A new global study has estimated that being obese or overweight causes 4 percent of cancers worldwide.
Conducted by researchers at Harvard University and Imperial College London, the study suggested that excess body weight is not only a risk factor, but is also responsible for 544,300 cancers a year worldwide.
Per a report by the Daily Mail, two-thirds of Americans and more than 2 billion people across the globe are obese or overweight, and according to experts, the numbers are expected to rise in the coming decades.
The report also detailed that poor diets not only add to the risks associated with obesity itself but also contribute to seven of the 10 leading causes of death in the United States.
Rates, however, significantly vary across the globe. Per the report, in the US, obesity is the cause of nearly 7 percent of cancers where citizens are wealthy but not physically active. In comparison, poorer nations like India and Ethiopia have less than 1 percent of cancers that can be attributed to obesity.
Obesity is responsible for 4% of cancers in the world https://t.co/5aibYxe5VO
— Daily Mail Online (@MailOnline) December 12, 2018
The authors of the study have urged policymakers to develop strategies that could reverse the upward trend of obesity and the cancers that are caused because of it.
The Daily Mail report also revealed that in the US and other Western countries, obesity has reached epidemic proportions. Although it is almost impossible to identify a clear start for the epidemic, statistics have shown that since the 1970s, people’s Body Mass Indexes (BMIs) and waistlines have been growing in the US. At the time, only about 7 percent of the American population was obese and 13 percent was overweight.
By the 1990s, however, rates of obesity doubled to 15 percent, and in the next two decades, the problem escalated. At present, one in three adults in the United States is obese.

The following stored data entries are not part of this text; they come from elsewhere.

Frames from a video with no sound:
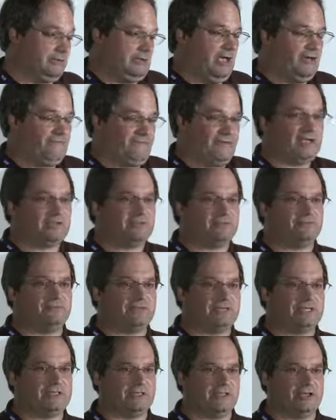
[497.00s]

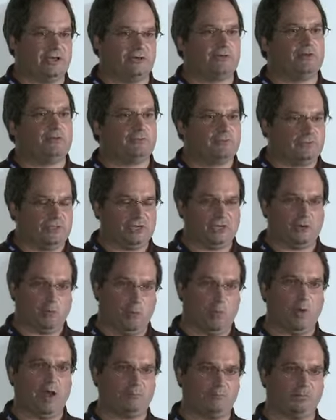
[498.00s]
effectively they're
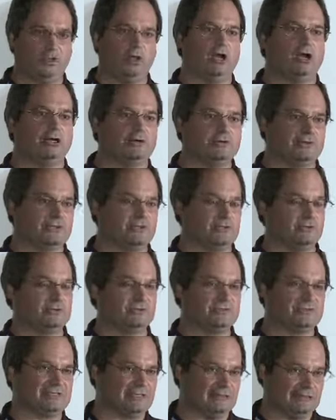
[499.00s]
what belong to the user.
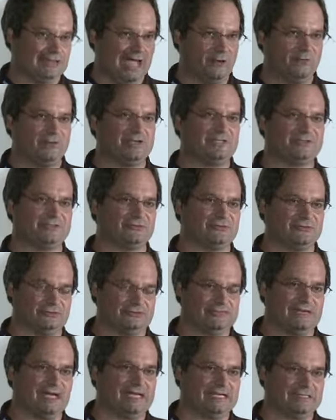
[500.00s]
The allowness or
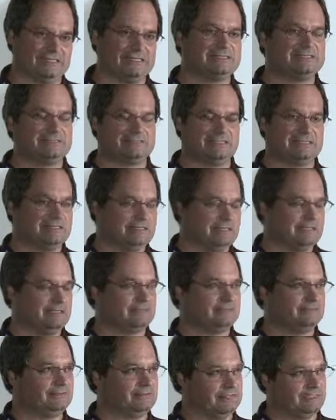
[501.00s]
denialness,
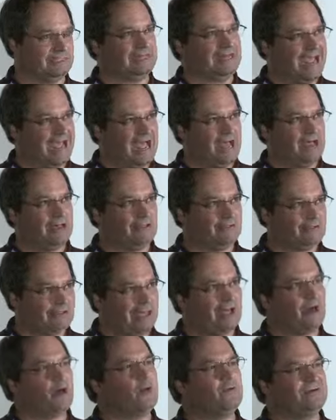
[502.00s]
the
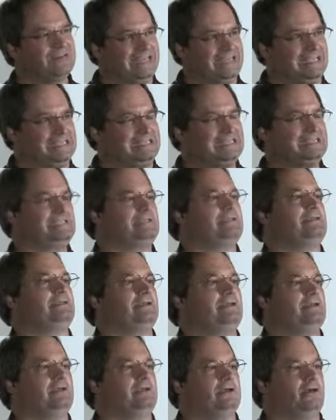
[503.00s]
allowness
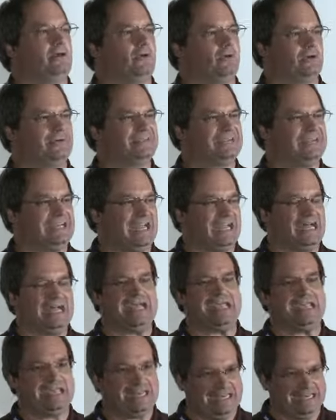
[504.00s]
or
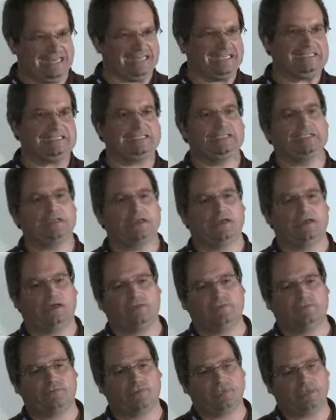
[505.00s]
denyness
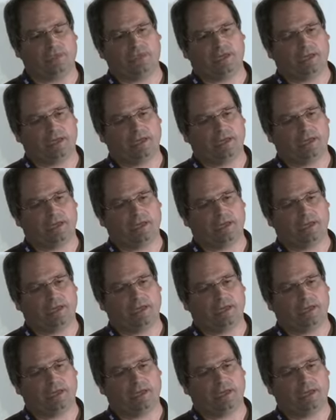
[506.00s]
of theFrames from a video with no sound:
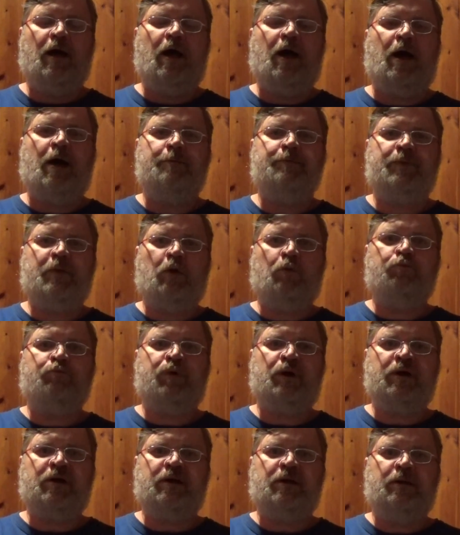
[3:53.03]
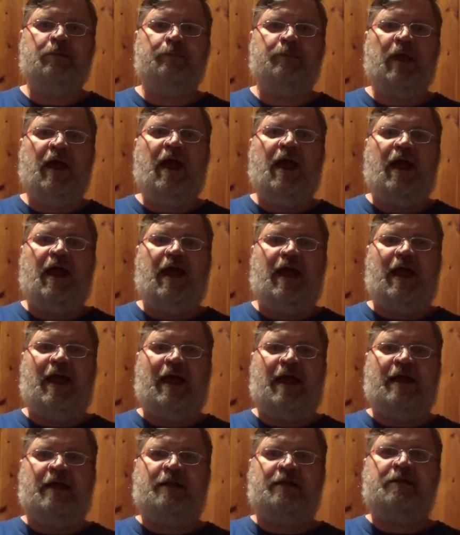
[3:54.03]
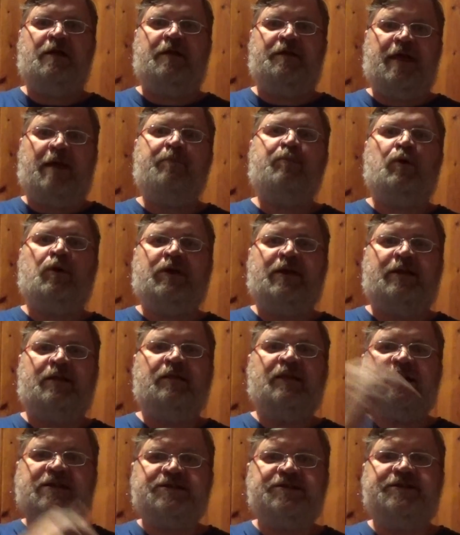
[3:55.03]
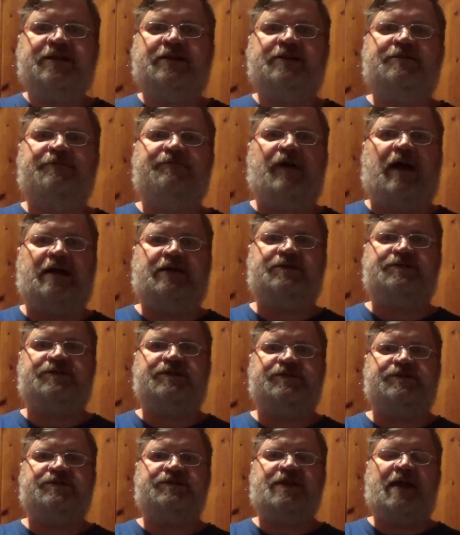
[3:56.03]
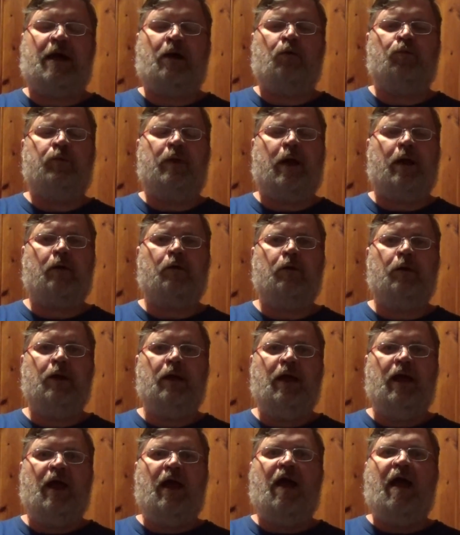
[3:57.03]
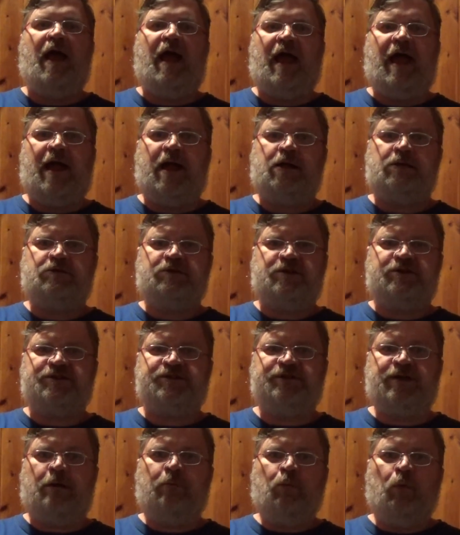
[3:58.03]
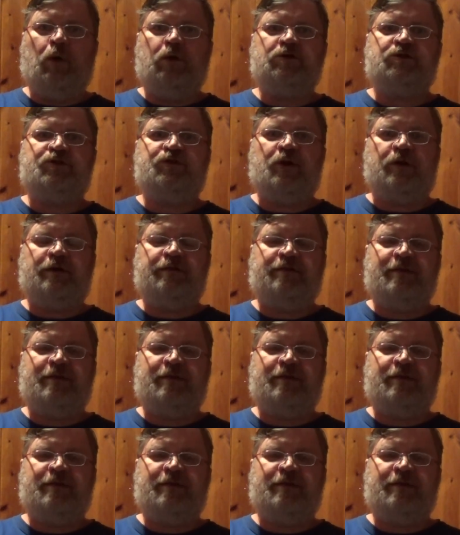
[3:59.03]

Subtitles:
notebook, and they put in listening devices down there. And someone took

Although it’s been quite clear why being obese or overweight can increase the risk of heart diseases and diabetes, a link between excess body weight and cancers remains unclear.

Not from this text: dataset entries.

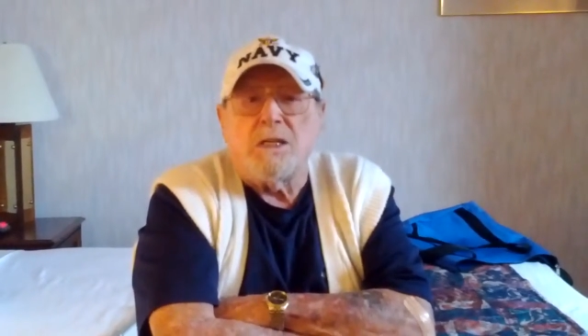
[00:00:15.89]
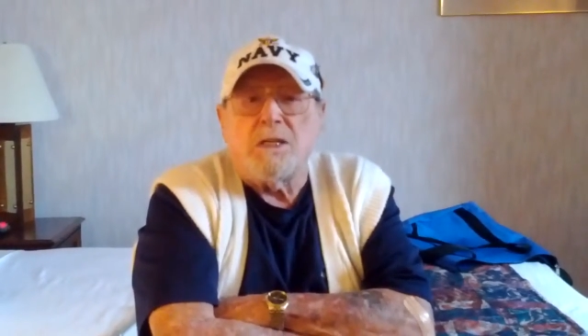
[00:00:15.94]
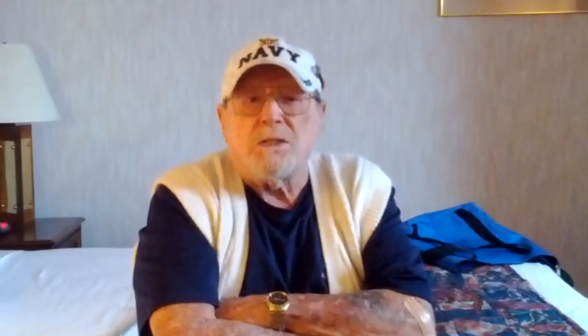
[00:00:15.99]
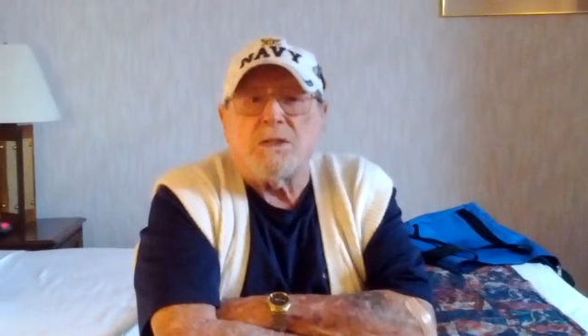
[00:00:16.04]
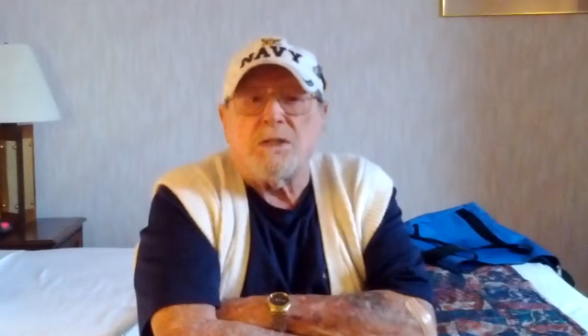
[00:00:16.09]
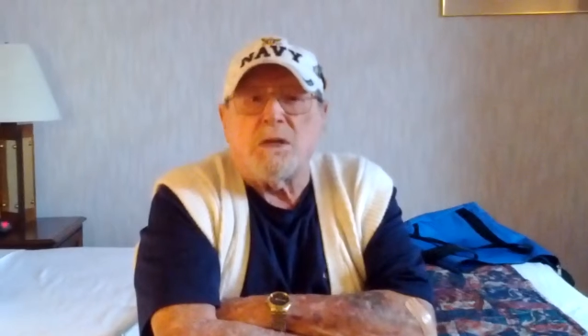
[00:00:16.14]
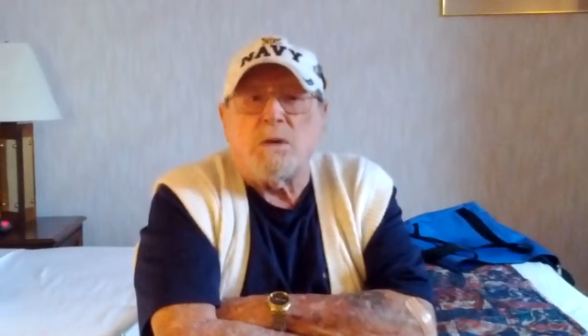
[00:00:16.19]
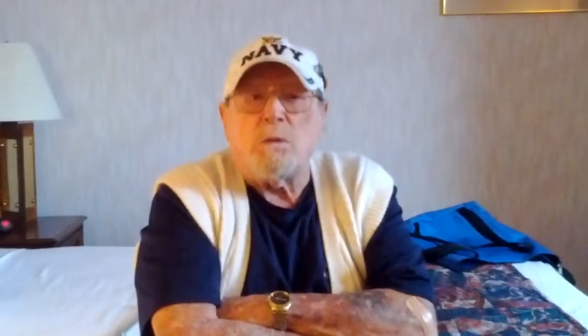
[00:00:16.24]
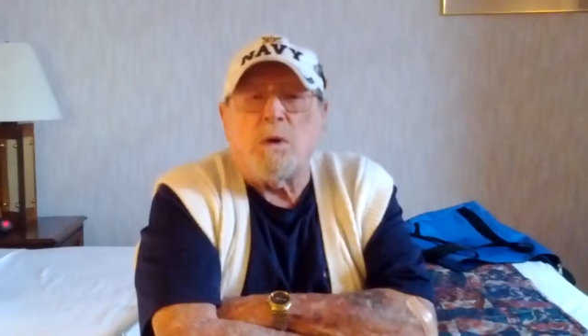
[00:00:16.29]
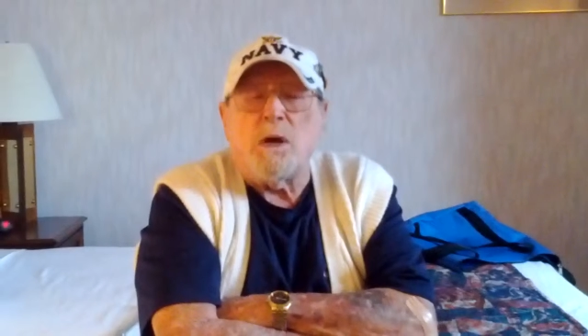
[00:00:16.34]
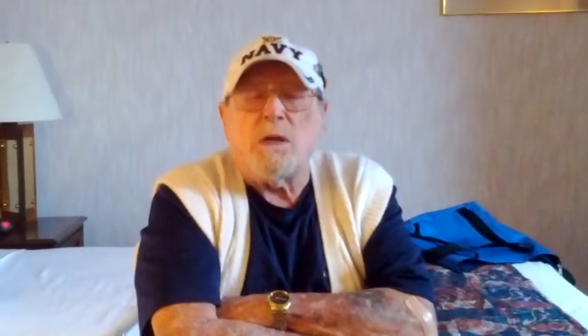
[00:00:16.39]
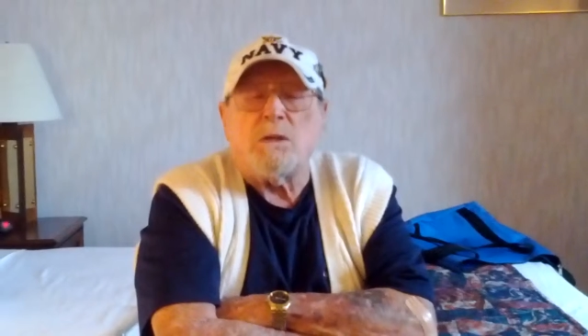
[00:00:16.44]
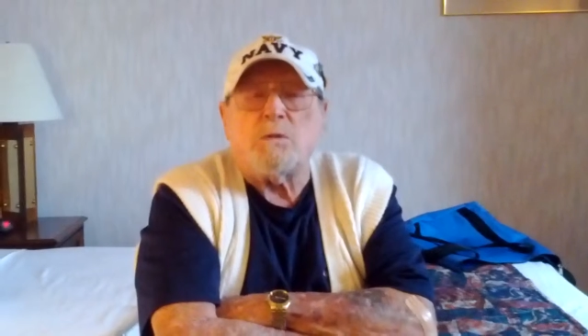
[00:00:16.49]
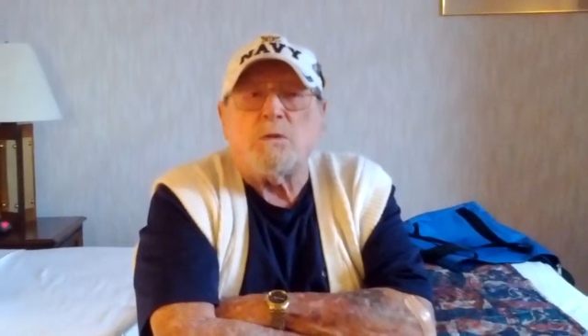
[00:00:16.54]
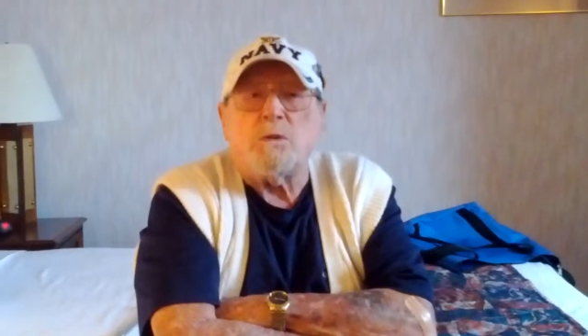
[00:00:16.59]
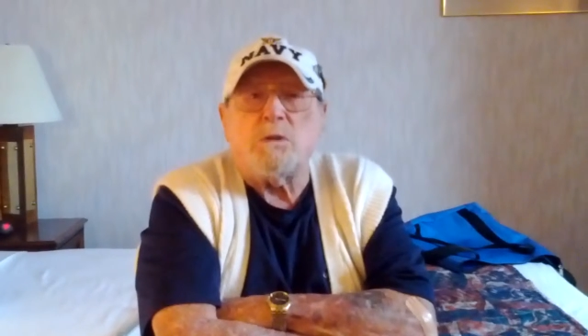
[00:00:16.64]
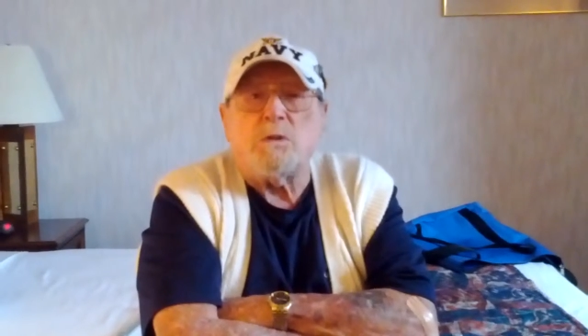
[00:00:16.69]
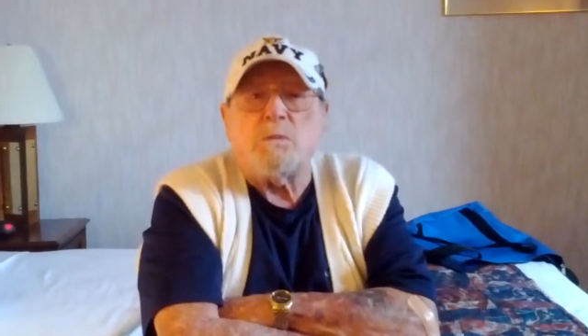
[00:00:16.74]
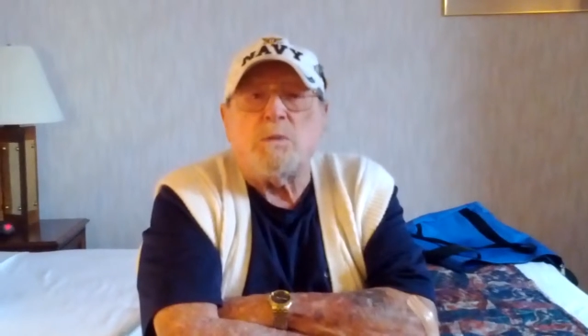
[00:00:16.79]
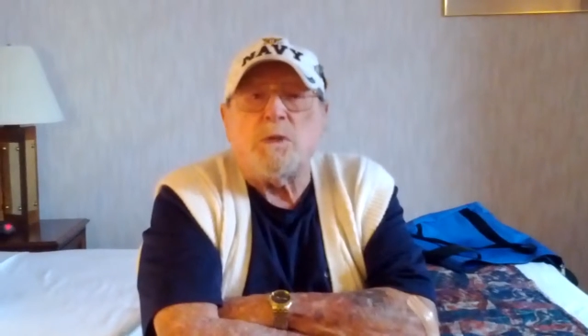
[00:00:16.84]
So what
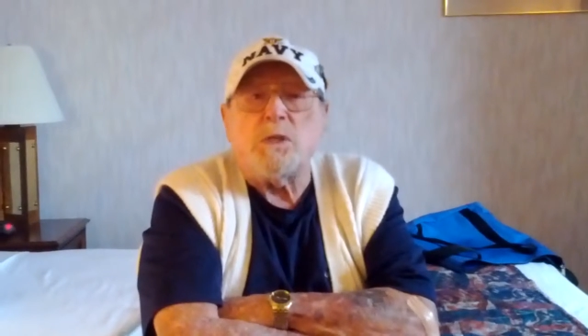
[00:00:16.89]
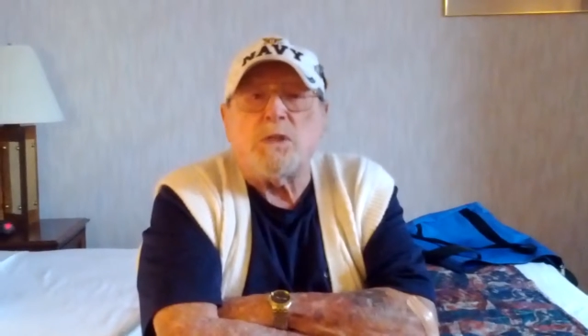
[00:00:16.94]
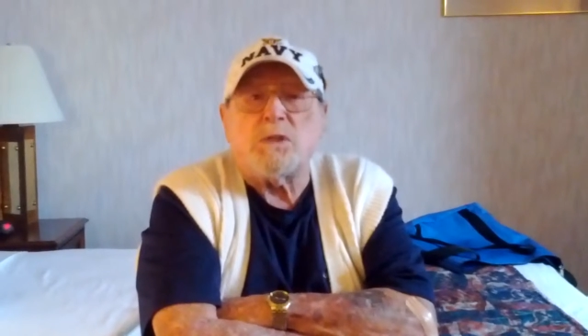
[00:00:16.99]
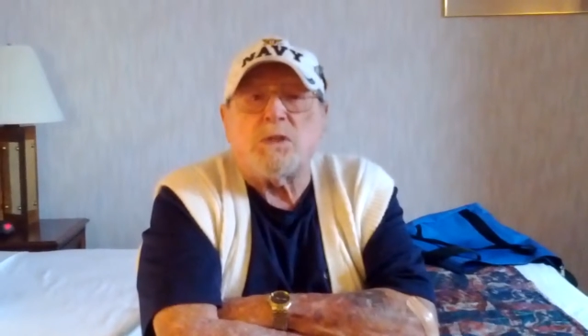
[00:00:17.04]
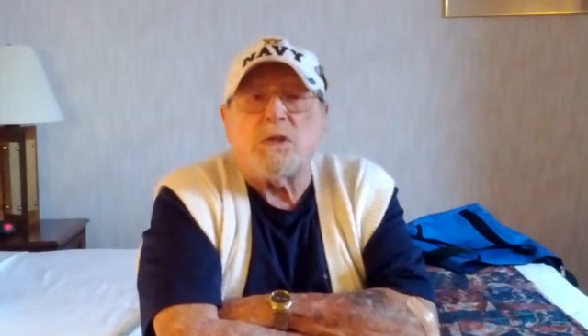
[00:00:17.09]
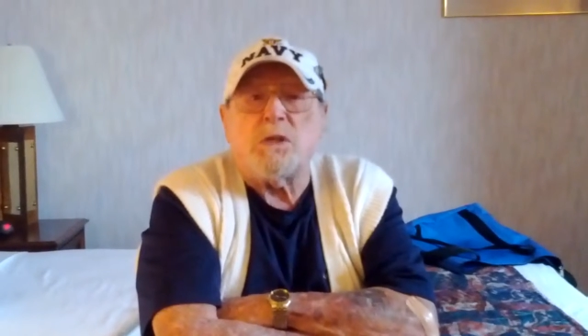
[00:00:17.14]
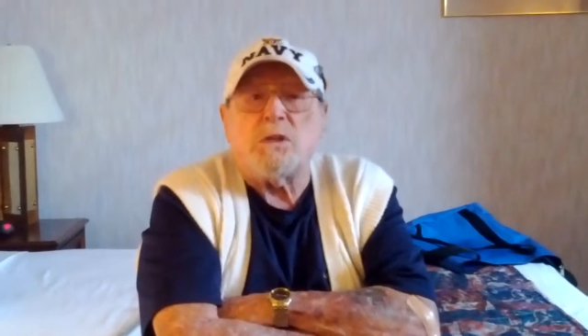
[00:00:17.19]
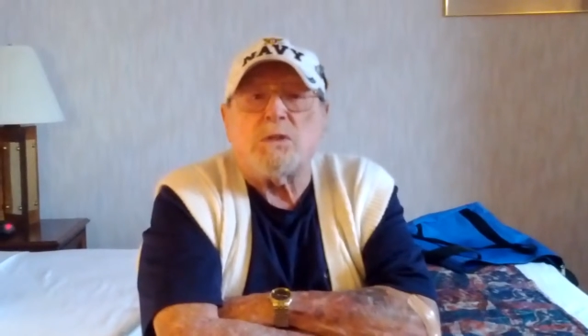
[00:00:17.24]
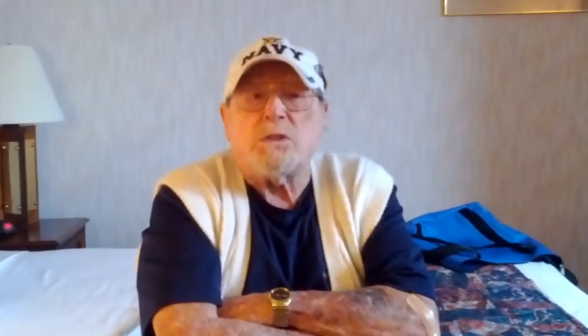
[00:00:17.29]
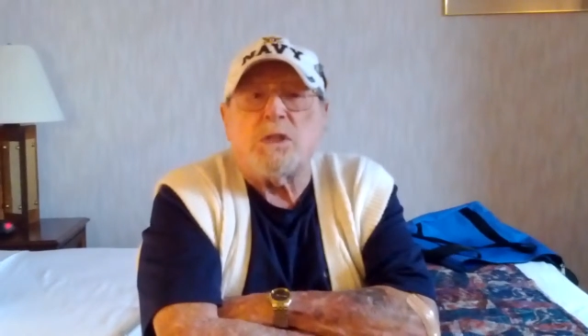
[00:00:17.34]
would be so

Dominant theories suggest that higher levels of insulin in obese people’s blood may encourage the growth of cancers, or that inflammation related to obesity itself could be carcinogenic.
The report said that the development of breast and endometrial cancers in women may be attributed to higher levels of estrogen in overweight women.
According to previous studies, being overweight or obese can increase the risks of developing 13 specific kinds of cancers and recent research has also shown that obesity can likely cause prostate, oral, and esophageal cancers.